Y si un material puede hacer eso, entonces ya no estamos hablando solo de un organismo interesante desde la biología. Estamos hablando de algo que podría desempeñar funciones computacionales reales. Uno de los estudios recientes más llamativos en este sentido ha trabajado con el micelio del shiitake, un hongo elegido no por exotismo, sino por algo mucho más útil: es resistente, barato, fácil de cultivar, no tóxico y comestible. Una combinación bastante más práctica que la de muchos materiales avanzados que usa hoy la industria electrónica.
La gran ventaja de los hongos no es solo lo que hacen, sino lo que cuestan al planeta
Aquí está una de las partes más serias de todo este asunto. Porque aunque la computación fúngica siga todavía en una fase muy preliminar, sí toca una herida real de la industria actual: el coste ambiental del hardware.
Fabricar semiconductores implica procesos extremadamente exigentes en energía, agua ultrapura, productos químicos y materiales críticos, incluyendo tierras raras y cadenas de suministro geopolíticamente tensas. Y eso antes incluso de hablar del problema de los residuos electrónicos.
Los hongos, en cambio, crecen en condiciones mucho más modestas, son biodegradables y pueden integrarse directamente en materiales o estructuras vivas. Eso abre un escenario muy distinto: en lugar de construir dispositivos compuestos por sensor + batería + procesador + carcasa, podrías tener sistemas donde parte de esas funciones estén integradas en un solo sustrato biológico. Y eso cambia bastante la conversación.
No van a reemplazar a Nvidia mañana, pero podrían cambiar otras cosas mucho antes

Conviene no pasarse de entusiasmo. La computación fúngica está todavía en una fase de prueba de concepto. Nadie está a punto de lanzar un portátil con micelio como CPU. Y si alguien te lo vende así, probablemente está intentando colocar ciencia ficción con branding ecológico. Pero eso no significa que el campo sea humo.

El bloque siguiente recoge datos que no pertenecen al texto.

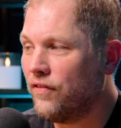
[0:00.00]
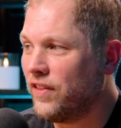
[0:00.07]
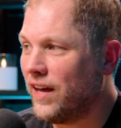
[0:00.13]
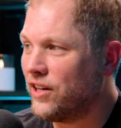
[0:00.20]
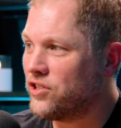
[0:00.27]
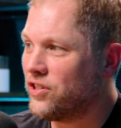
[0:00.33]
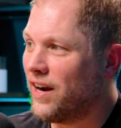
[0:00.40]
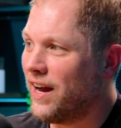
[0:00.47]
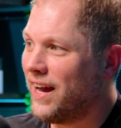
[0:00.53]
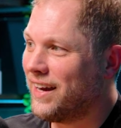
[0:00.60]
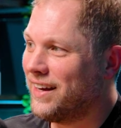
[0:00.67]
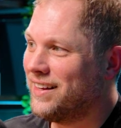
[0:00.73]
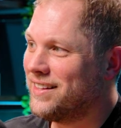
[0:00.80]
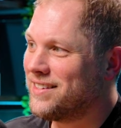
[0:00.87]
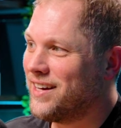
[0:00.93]
off that
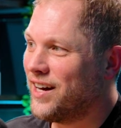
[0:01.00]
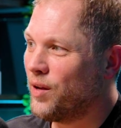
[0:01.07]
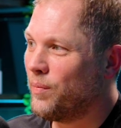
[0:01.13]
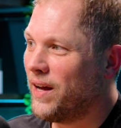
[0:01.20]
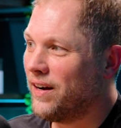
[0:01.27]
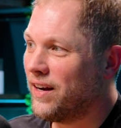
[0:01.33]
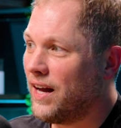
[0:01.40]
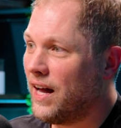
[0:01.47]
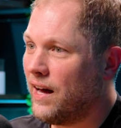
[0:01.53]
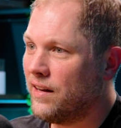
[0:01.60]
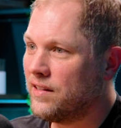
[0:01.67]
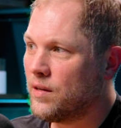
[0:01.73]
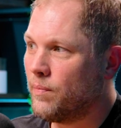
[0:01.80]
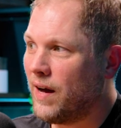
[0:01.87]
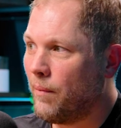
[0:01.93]
track and it's not about
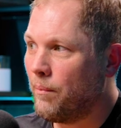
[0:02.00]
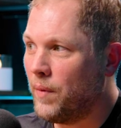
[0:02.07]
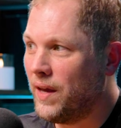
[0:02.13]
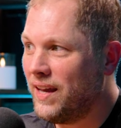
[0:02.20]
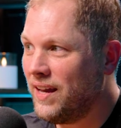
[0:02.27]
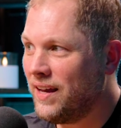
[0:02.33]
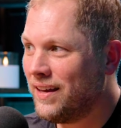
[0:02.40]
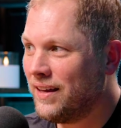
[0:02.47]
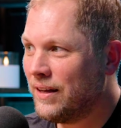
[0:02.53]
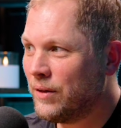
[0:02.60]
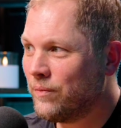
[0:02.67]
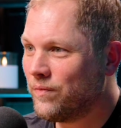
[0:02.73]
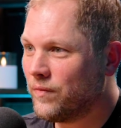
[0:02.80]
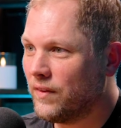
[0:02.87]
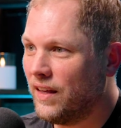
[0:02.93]
God, it's about me,
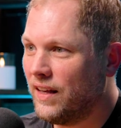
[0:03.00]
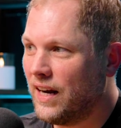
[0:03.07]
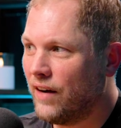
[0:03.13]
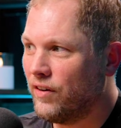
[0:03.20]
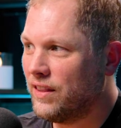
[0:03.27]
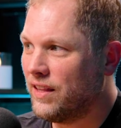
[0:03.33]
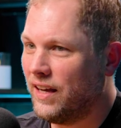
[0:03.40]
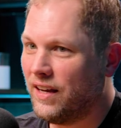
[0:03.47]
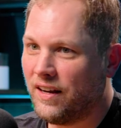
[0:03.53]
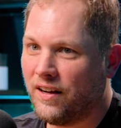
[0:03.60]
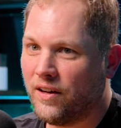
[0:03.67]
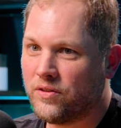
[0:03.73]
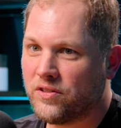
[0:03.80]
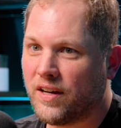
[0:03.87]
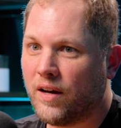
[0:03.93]
yeah. then everything
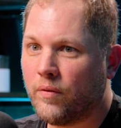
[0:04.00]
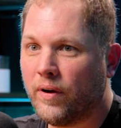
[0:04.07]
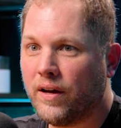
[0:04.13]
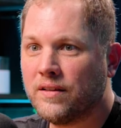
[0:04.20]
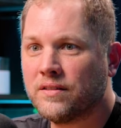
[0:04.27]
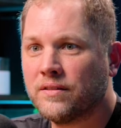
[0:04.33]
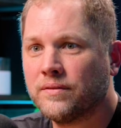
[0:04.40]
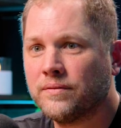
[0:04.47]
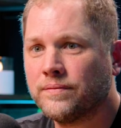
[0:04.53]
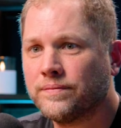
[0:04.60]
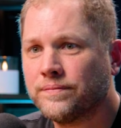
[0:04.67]
can go sideways.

De hecho, su valor puede estar menos en sustituir por completo al silicio y más en abrir nuevas categorías de dispositivos. Por ejemplo, sistemas vivos capaces de actuar como sensores ambientales integrados, materiales inteligentes para arquitectura, embalajes activos, textiles funcionales o infraestructuras ecológicas con cierta capacidad de respuesta.
Ahí es donde este tipo de biocomputación podría encontrar su primer gran hueco: no como sustituto directo del ordenador clásico, sino como una nueva capa de hardware sostenible para tareas específicas.
La pregunta interesante ya no es si parece raro, sino si merece ser tomado en serio
Y la respuesta, a estas alturas, empieza a ser sí. No porque los hongos vayan a salvar por sí solos la crisis del hardware ni porque el futuro de la informática vaya a parecer un bosque enchufado. Sino porque este campo obliga a pensar algo que la industria lleva demasiado tiempo evitando: que quizá no toda computación del futuro tenga que parecerse a un chip cada vez más pequeño y cada vez más caro.
A veces, los avances más interesantes no consisten en apretar más fuerte el mismo modelo tecnológico. Consisten en aceptar que hay otras formas de construir inteligencia material. Y si una parte de ese futuro termina creciendo silenciosamente en un laboratorio húmedo, entre filamentos de micelio y electrodos, sería raro. Sí. Pero tampoco sería la primera vez que la tecnología más importante empieza pareciendo una idea completamente absurda.